__EXTRACTED MATERIAL__
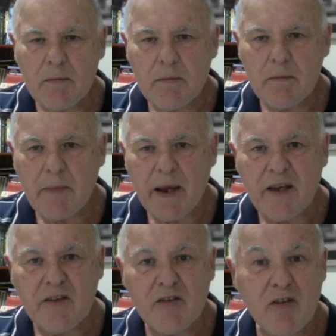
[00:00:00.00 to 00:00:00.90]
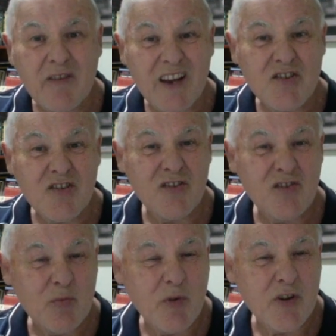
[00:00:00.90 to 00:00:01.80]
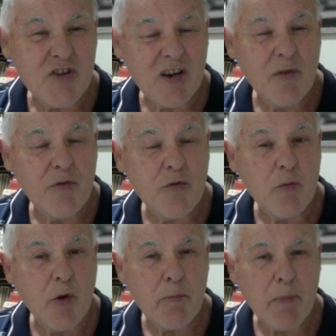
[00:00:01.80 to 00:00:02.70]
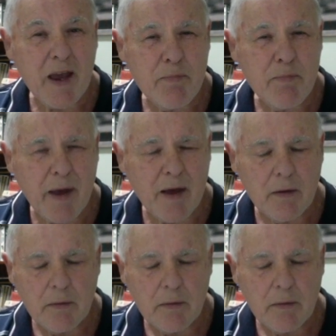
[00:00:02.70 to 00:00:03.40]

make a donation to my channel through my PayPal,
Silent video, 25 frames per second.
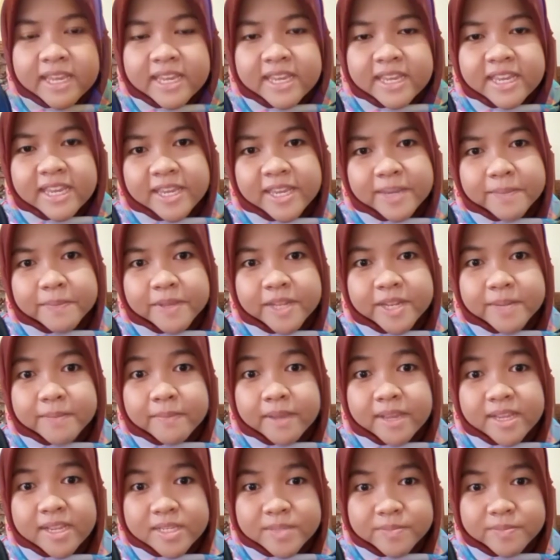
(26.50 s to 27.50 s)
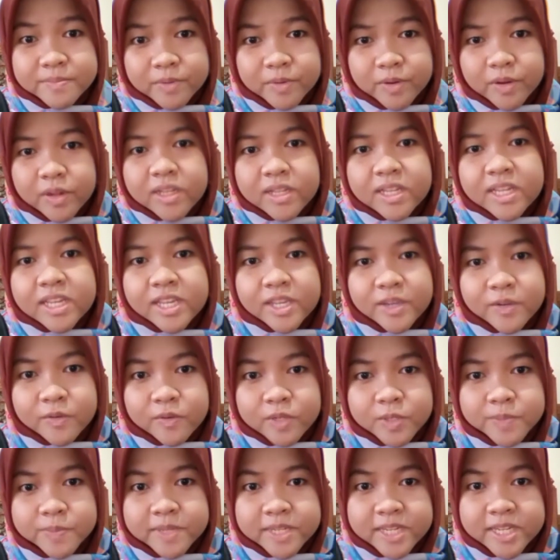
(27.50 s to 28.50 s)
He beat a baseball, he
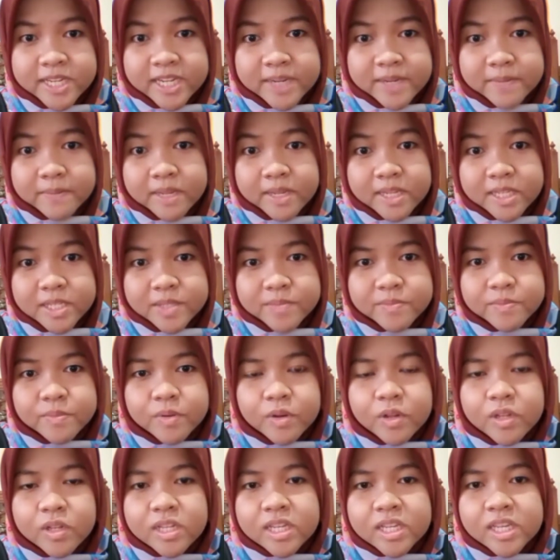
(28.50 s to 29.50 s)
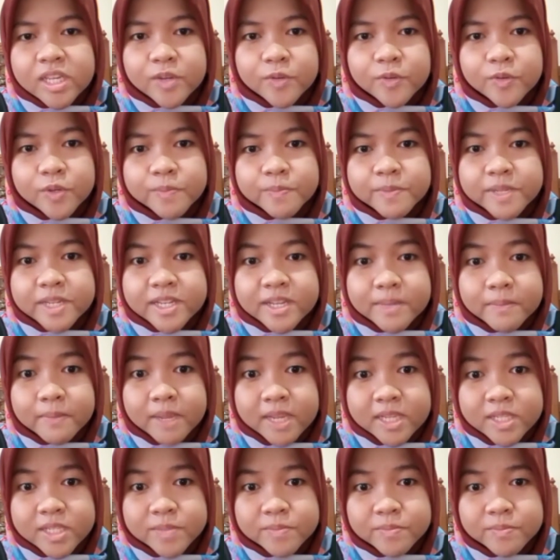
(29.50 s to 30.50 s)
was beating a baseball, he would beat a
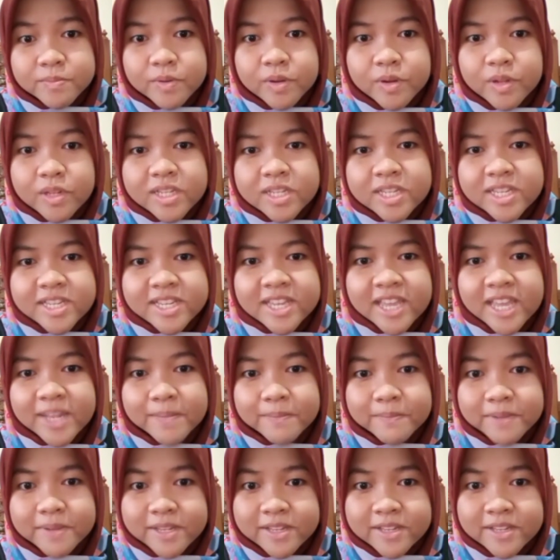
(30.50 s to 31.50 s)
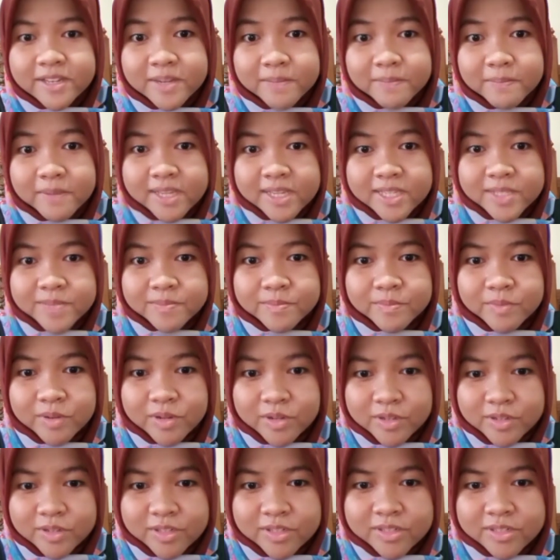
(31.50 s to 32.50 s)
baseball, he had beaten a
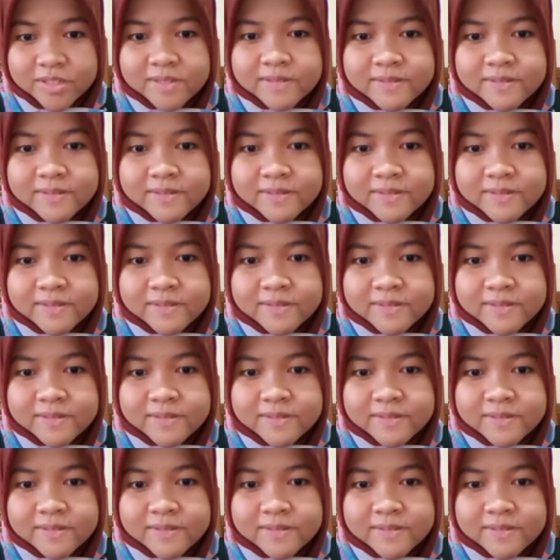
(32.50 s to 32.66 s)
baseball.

__PROBLEM__
Apart from the pictures, return every entry above exactly as given.

__YOUR RESPONSE__
[00:00:00.00 to 00:00:00.90]
[00:00:00.90 to 00:00:01.80]
[00:00:01.80 to 00:00:02.70]
[00:00:02.70 to 00:00:03.40]

make a donation to my channel through my PayPal,
Silent video, 25 frames per second.
(26.50 s to 27.50 s)
(27.50 s to 28.50 s)
He beat a baseball, he
(28.50 s to 29.50 s)
(29.50 s to 30.50 s)
was beating a baseball, he would beat a
(30.50 s to 31.50 s)
(31.50 s to 32.50 s)
baseball, he had beaten a
(32.50 s to 32.66 s)
baseball.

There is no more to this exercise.